Given entries:
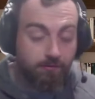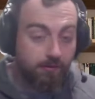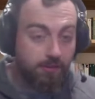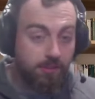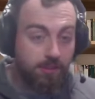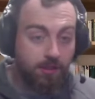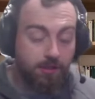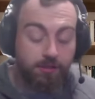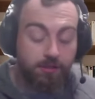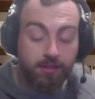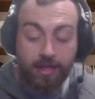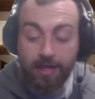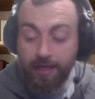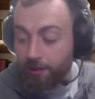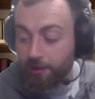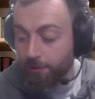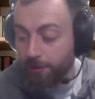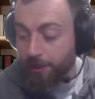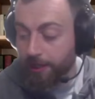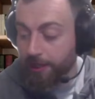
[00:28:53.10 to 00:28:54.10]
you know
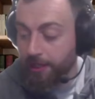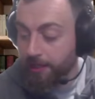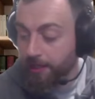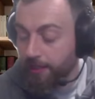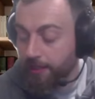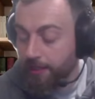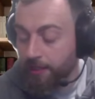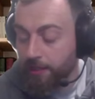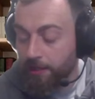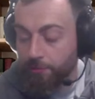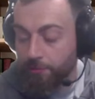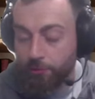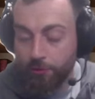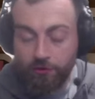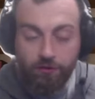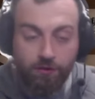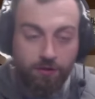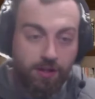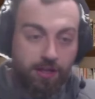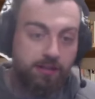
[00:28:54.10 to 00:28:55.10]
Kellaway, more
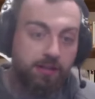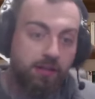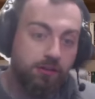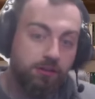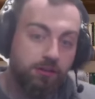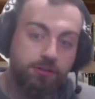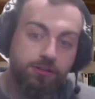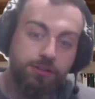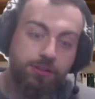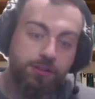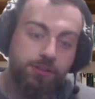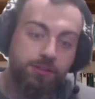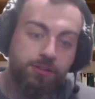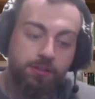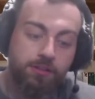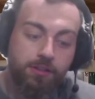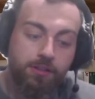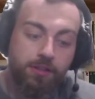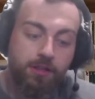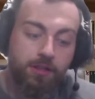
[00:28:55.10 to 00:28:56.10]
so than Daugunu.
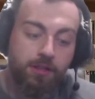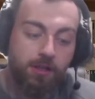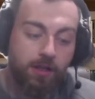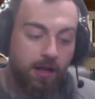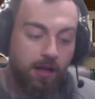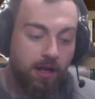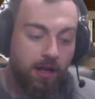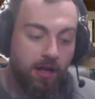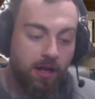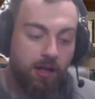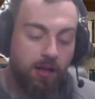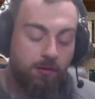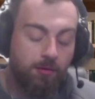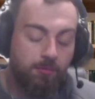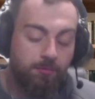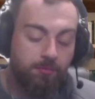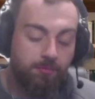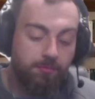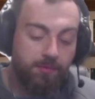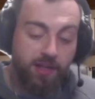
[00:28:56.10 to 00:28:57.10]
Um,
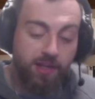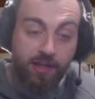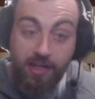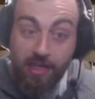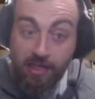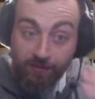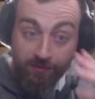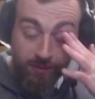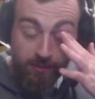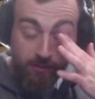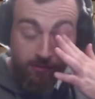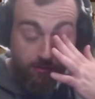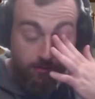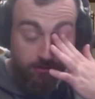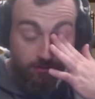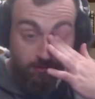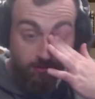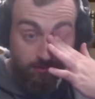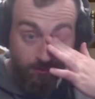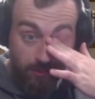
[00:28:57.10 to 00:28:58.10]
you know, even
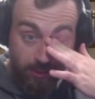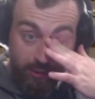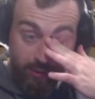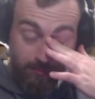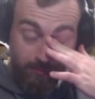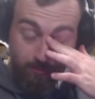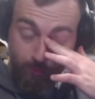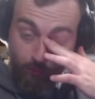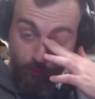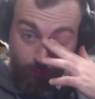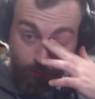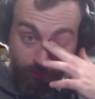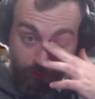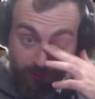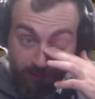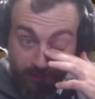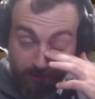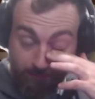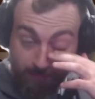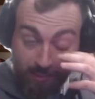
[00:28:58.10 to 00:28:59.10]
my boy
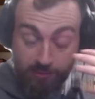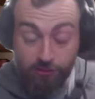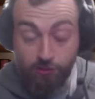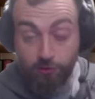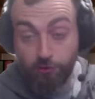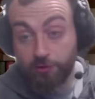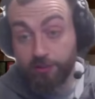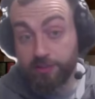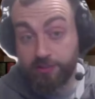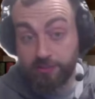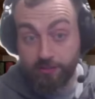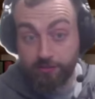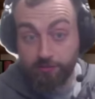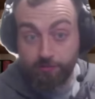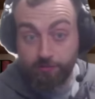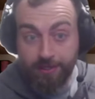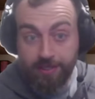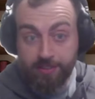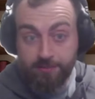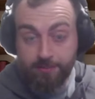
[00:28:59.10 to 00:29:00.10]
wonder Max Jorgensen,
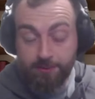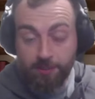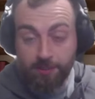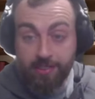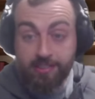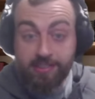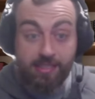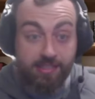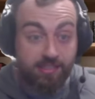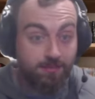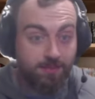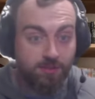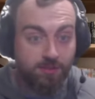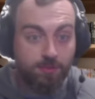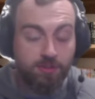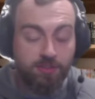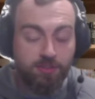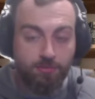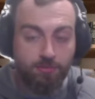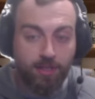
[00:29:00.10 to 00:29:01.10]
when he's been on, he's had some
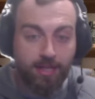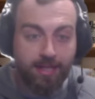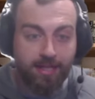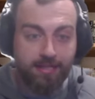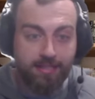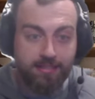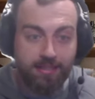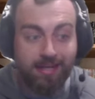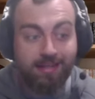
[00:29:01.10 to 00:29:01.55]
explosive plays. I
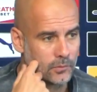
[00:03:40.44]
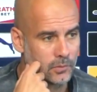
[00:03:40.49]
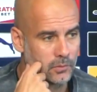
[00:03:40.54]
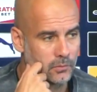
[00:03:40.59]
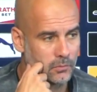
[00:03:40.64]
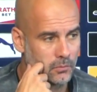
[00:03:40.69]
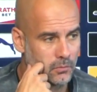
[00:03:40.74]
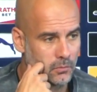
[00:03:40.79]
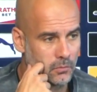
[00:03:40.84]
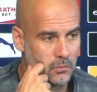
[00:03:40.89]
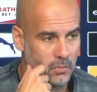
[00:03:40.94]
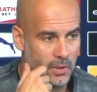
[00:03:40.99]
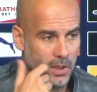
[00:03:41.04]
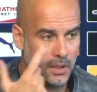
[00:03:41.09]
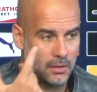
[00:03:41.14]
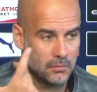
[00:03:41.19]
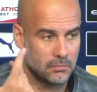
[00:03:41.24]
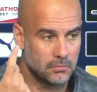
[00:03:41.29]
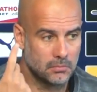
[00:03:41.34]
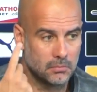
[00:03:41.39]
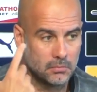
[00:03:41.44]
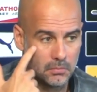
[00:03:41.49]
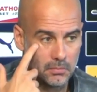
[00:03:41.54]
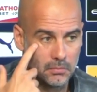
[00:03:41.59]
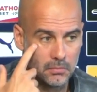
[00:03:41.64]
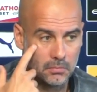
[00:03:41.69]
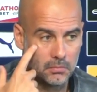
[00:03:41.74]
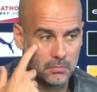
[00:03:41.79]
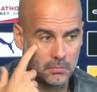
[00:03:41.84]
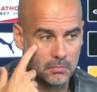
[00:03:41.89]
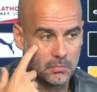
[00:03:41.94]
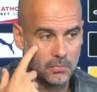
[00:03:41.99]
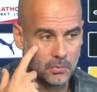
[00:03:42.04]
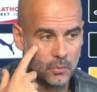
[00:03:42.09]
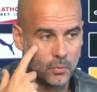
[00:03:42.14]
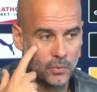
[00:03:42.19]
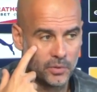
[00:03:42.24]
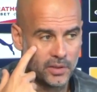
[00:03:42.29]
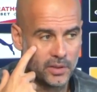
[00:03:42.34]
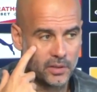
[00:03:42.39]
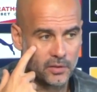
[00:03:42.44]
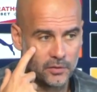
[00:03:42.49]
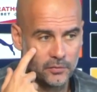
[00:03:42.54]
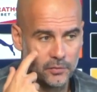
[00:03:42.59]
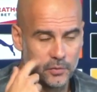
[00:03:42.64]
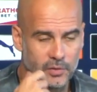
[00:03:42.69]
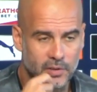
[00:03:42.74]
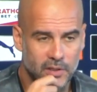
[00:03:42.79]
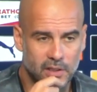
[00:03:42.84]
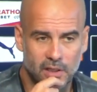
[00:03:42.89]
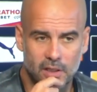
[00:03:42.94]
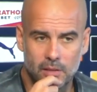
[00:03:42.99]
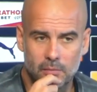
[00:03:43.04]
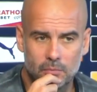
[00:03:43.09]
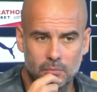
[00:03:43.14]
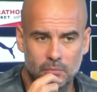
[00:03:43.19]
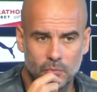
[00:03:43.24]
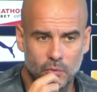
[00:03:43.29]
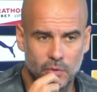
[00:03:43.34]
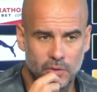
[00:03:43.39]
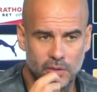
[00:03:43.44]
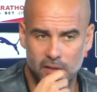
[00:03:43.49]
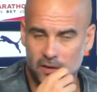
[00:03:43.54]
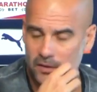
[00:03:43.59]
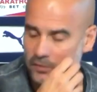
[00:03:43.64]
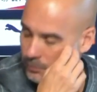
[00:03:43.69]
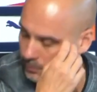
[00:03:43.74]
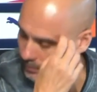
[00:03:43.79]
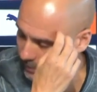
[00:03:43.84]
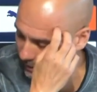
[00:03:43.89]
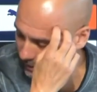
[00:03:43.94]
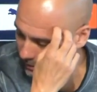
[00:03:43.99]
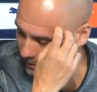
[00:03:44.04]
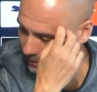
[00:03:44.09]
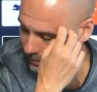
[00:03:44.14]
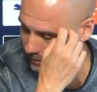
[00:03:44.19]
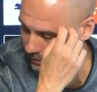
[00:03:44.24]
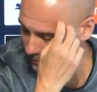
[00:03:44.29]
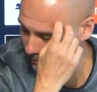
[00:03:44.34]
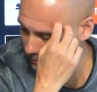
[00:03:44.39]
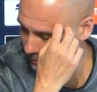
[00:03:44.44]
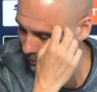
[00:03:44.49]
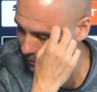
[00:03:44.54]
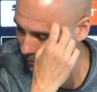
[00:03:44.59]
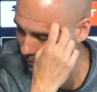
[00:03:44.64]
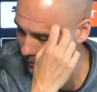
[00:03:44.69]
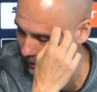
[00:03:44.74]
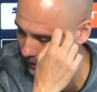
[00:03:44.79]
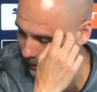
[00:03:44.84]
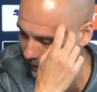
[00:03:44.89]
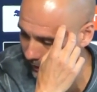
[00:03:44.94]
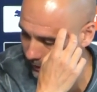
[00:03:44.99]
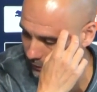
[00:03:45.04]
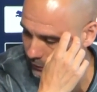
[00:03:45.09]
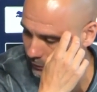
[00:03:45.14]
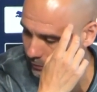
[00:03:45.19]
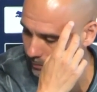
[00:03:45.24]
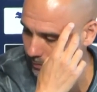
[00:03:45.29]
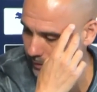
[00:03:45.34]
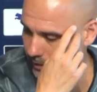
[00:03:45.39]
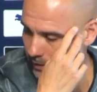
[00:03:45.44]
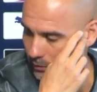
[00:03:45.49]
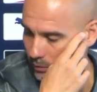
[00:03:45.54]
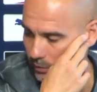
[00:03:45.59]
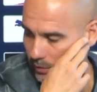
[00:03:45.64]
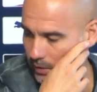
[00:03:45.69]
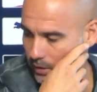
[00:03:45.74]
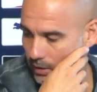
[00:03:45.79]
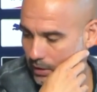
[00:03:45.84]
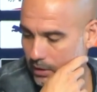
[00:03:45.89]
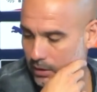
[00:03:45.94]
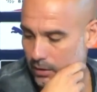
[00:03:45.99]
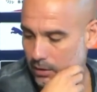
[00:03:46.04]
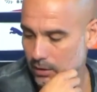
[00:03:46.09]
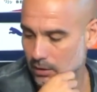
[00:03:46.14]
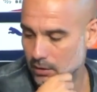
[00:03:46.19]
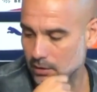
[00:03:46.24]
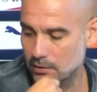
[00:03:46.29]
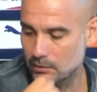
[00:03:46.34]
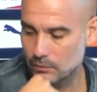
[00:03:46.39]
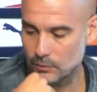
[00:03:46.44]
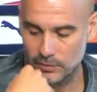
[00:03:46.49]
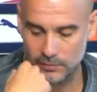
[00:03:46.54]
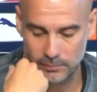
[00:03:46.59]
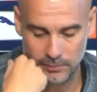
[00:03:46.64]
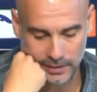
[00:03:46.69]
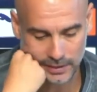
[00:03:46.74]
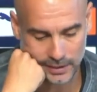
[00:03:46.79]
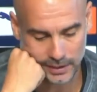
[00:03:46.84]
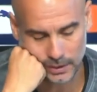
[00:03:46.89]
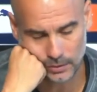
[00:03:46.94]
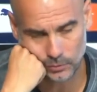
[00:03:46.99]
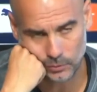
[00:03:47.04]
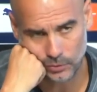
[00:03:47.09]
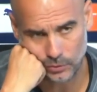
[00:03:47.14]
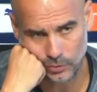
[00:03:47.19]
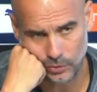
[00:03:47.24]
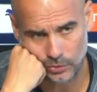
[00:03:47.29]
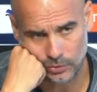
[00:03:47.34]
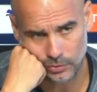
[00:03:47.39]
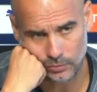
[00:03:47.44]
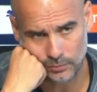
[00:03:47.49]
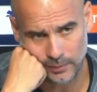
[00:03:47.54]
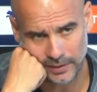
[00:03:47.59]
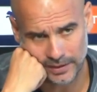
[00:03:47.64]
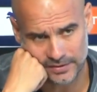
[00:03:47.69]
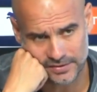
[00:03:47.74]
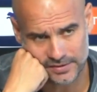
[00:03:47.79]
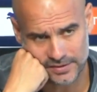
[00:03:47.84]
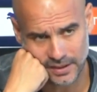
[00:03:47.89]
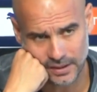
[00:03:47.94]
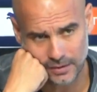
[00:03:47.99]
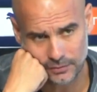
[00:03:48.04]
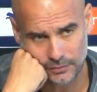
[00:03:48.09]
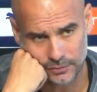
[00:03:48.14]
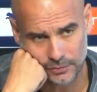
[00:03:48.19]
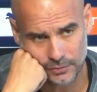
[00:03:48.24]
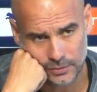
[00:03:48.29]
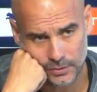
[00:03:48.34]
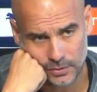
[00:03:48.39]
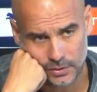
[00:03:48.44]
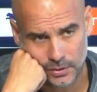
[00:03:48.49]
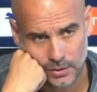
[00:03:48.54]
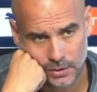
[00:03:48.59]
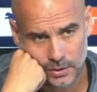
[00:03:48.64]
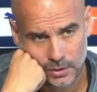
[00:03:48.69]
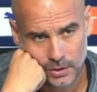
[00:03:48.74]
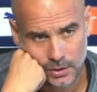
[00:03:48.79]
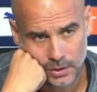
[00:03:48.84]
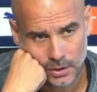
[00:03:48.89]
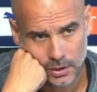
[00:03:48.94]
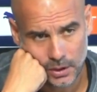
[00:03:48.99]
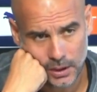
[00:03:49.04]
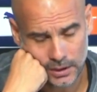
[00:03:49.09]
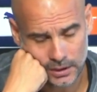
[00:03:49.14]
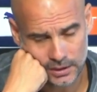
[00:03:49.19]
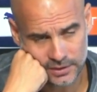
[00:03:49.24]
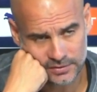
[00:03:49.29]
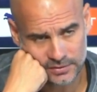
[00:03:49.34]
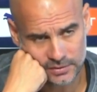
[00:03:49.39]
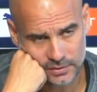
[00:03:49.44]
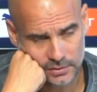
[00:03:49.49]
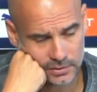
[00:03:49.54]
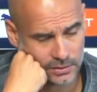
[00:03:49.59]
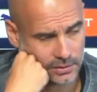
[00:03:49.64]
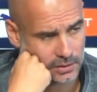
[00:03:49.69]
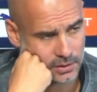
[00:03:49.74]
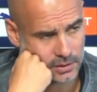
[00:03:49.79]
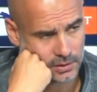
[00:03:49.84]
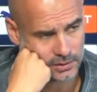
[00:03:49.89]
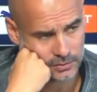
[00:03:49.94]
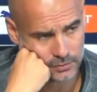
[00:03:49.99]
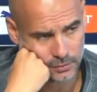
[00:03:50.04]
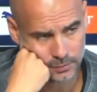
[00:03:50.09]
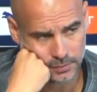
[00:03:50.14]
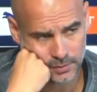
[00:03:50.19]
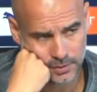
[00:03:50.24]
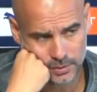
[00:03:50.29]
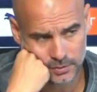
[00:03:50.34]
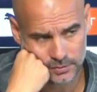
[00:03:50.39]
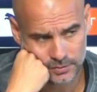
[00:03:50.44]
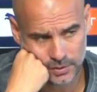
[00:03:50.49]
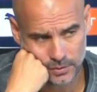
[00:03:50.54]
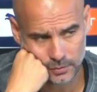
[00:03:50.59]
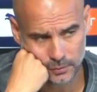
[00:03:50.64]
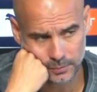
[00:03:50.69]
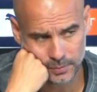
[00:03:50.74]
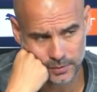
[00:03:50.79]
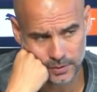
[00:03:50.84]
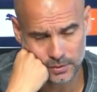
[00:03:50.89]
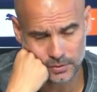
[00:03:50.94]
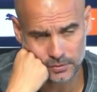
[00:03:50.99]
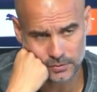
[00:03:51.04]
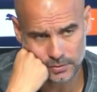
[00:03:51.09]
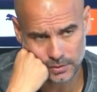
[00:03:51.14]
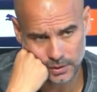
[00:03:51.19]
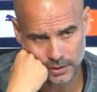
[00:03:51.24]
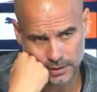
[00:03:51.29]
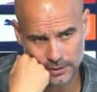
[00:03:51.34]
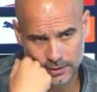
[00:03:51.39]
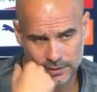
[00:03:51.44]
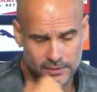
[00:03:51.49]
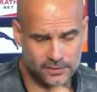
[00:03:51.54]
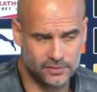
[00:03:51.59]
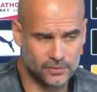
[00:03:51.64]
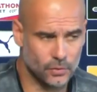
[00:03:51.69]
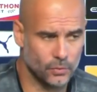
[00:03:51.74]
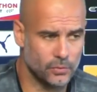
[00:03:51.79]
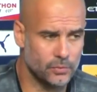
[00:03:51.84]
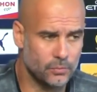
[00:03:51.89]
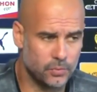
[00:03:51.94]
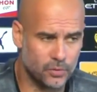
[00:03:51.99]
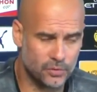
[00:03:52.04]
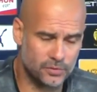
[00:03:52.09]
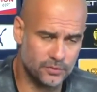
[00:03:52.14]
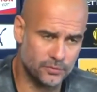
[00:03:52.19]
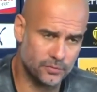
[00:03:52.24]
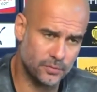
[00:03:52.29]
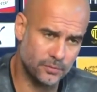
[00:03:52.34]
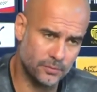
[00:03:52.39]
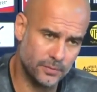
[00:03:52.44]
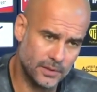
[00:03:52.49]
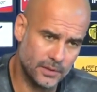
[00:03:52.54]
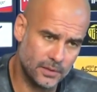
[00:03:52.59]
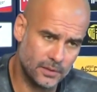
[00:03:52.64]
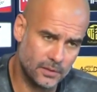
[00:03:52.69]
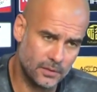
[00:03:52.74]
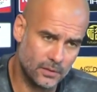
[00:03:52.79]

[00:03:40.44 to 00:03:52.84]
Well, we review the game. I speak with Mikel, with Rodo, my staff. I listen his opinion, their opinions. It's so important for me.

What needs to be done: In the records above, find the line that contains "[00:03:52.54]". Retype it and every line after it, exactly, leaving out all pictures.

Reply:
[00:03:52.54]
[00:03:52.59]
[00:03:52.64]
[00:03:52.69]
[00:03:52.74]
[00:03:52.79]

[00:03:40.44 to 00:03:52.84]
Well, we review the game. I speak with Mikel, with Rodo, my staff. I listen his opinion, their opinions. It's so important for me.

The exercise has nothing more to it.